What this shepherd prophet was proclaiming was a religion in which burnt-offerings, or sacrificial ceremonies of any kind had little or no place, but which expressed itself in justice and righteousness toward one's fellow men. What Jehovah wants is not sacrifices at all, he said, but to stop cheating the poor: to throw away your false balances, and set free the slave.

=Amos' dire forebodings.=--In many addresses, as reported in the book which bears his name, with bitter and thrilling eloquence Amos tried to drive home this great message to the hearts of his fellow countrymen. He warned them that unless they heeded, disaster would come to the nation. For as surely as Jehovah demanded justice, so surely would he punish injustice. Terrible are his pictures of the calamities with which the guilty Israelites would be visited. Nor did he appeal wholly to fear. There is now and then a pleading note in Amos. Honest and burning indignation and threats are indeed most common in the pages of his book; yet listen to this:

="Thus the Lord God showed me: and, behold, he formed locusts in the beginning of the shooting up of the latter growth ... and ... when they made an end of eating the grass of the land, then I said, O Lord God, forgive, I beseech thee: how shall Jacob stand? for he is small."=

There speaks the shepherd pleading for his little sheep--"How can Jacob stand, for he is small?"

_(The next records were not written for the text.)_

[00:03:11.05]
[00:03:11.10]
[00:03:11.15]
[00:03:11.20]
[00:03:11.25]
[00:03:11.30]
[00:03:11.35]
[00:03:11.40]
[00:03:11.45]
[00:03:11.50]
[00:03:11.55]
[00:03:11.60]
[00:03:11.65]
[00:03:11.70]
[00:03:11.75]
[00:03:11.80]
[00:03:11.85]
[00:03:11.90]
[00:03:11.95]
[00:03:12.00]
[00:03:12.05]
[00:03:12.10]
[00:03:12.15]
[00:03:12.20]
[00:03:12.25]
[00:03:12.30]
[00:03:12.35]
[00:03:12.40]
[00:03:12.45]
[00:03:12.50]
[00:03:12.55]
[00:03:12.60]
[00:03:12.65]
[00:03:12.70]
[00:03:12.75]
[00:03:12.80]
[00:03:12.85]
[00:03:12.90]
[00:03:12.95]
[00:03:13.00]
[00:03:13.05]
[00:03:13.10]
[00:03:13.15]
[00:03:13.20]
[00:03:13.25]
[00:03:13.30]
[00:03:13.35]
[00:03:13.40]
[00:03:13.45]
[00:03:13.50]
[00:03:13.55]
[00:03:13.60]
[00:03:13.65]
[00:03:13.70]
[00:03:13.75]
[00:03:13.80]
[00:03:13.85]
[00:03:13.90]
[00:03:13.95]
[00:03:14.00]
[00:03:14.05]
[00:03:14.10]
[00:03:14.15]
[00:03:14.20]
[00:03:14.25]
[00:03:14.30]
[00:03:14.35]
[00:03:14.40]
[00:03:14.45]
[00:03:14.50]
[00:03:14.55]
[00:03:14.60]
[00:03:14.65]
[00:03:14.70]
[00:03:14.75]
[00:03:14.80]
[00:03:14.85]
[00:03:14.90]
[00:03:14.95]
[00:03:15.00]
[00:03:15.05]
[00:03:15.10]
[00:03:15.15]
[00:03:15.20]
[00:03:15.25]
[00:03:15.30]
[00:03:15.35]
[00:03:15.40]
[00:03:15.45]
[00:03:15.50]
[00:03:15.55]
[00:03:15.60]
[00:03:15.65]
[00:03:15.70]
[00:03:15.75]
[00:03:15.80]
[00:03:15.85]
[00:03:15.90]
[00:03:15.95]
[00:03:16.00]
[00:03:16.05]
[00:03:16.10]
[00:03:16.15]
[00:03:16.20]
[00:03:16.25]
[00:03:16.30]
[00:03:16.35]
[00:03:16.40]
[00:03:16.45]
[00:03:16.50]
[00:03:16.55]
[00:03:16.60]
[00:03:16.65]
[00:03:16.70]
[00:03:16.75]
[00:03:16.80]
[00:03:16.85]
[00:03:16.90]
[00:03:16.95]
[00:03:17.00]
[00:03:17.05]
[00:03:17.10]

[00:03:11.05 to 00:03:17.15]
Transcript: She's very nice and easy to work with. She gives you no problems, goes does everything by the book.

THE RESULTS OF AMOS' WORDS

Amos' mission to the northern kingdom seemed to be a failure. He had come up from his sheep tending, in his home in Tekoa, in Judah, because he felt burning within him a message for his people. But he soon went home. The chief priest at Bethel drove him out. And apparently the people did not care. No doubt even the poor people in whose cause Amos had so eloquently spoken were shocked by his words. "What, are not our sacrifices holy and pleasing to Jehovah? Would he have us stop offering up burnt-offerings? That is almost blasphemous."

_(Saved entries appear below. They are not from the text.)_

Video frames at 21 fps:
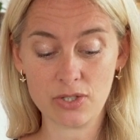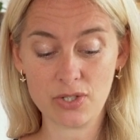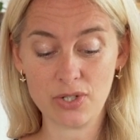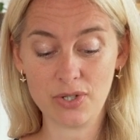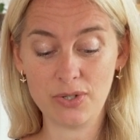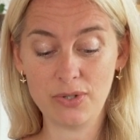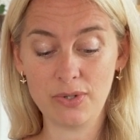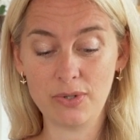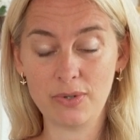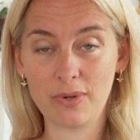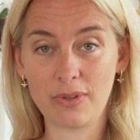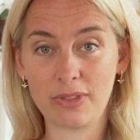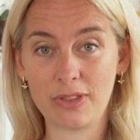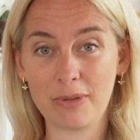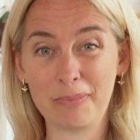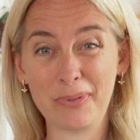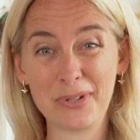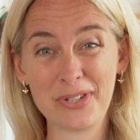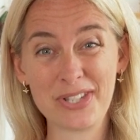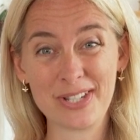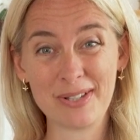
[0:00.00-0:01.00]
to the
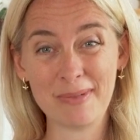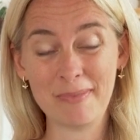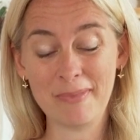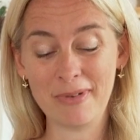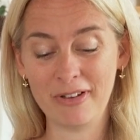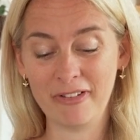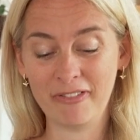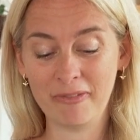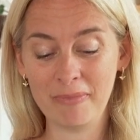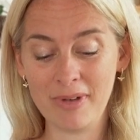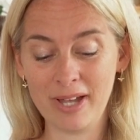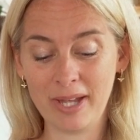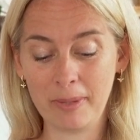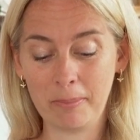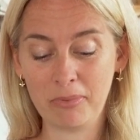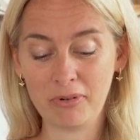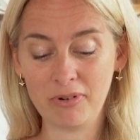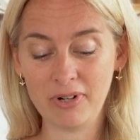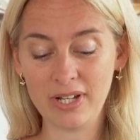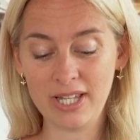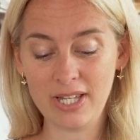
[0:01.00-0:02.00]
bottom of my
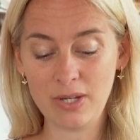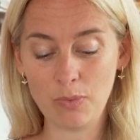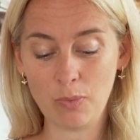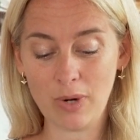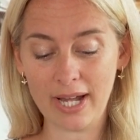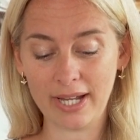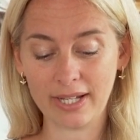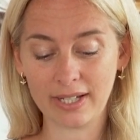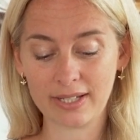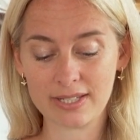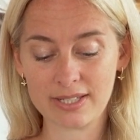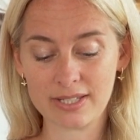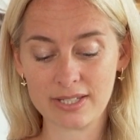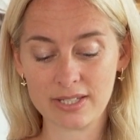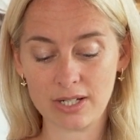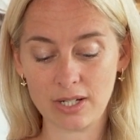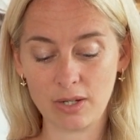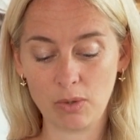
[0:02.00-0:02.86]
pre-waxed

=Bread upon the waters.=--Yet there were some who listened. And the proof is found in the existence of the book of Amos in the Bible. Some one cared enough to preserve and copy the first manuscript of Amos' sermons and to make still other copies. Another proof is the fact that within that same century three other supremely great religious teachers caught up his great idea of a new kind of religion and repeated it in new and wonderfully convincing ways. Of these other prophets we shall learn more in the chapters to follow.

STUDY TOPICS

1. Glance over the book of Leviticus, also the latter part of Exodus, and the book of Numbers. How important did the Hebrews evidently consider the carrying out of sacrifices?

2. Look up in the Bible dictionary Jeroboam II and Amos. Find out more (1) about the times in which Amos lived and (2) about his personal history and character.

3. Read as much as you can in the book of Amos: chapters 1 and 2 and 7 and 8 are most important for our study.

4. Are religious ceremonies ever substituted to-day for the religion of justice and right? If so, explain how.